4.2.2 Price increases over the prior 40 years point to a shortage of homes. The average price of a home in England has increased by 706% since 1980 (Gallent, de Magalhaes, & Freire Trigo, 2021). Prices in Ireland, under the same report, have increased by almost 800 percent over that period, mostly in Dublin. Since rents aren’t directly impacted by interest rates, they exhibit comparable patterns but are less obvious (White and Nandedkar, 2021). When compared to developing new homes with the same specifications, these costs range from two to four times more. This discrepancy between construction costs and home values serves as a stand-in for new development restrictions.
4.3.1 The current research has shown how the movement of the real estate market is caused by the interaction of two forces, none of which would first seem to go together.
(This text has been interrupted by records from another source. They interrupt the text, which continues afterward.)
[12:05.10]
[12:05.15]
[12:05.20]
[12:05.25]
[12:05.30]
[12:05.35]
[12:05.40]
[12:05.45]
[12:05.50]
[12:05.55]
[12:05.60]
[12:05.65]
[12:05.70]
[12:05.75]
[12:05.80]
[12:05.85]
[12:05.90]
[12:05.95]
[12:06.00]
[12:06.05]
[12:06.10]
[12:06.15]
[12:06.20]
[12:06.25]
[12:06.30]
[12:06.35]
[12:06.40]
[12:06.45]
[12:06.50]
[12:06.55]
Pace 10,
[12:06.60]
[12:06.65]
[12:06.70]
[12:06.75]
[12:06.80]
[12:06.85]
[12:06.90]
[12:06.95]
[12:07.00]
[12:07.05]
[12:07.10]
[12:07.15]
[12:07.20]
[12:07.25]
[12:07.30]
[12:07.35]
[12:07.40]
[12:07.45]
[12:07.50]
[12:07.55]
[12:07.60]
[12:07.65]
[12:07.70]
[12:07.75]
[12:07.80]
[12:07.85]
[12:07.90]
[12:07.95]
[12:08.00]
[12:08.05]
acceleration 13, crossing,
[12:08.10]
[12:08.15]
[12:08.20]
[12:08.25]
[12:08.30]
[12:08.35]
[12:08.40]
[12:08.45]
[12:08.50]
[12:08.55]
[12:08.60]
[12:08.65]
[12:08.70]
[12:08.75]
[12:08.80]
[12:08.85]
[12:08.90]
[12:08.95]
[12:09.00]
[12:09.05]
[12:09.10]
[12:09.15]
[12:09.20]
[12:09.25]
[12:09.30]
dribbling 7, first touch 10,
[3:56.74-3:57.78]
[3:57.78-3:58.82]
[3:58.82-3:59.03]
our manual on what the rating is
To provide their family a safe place to live, people invest a lot of money on real estate. However, it could be difficult for individuals in the UK to locate real estate that is affordable, especially if they live in metropolitan areas. On the other hand, homeowners often spend a significant quantity of money improving and maintaining their homes. They have seen a rise in their wealth over the last several decades as a consequence of specific increases in local property values.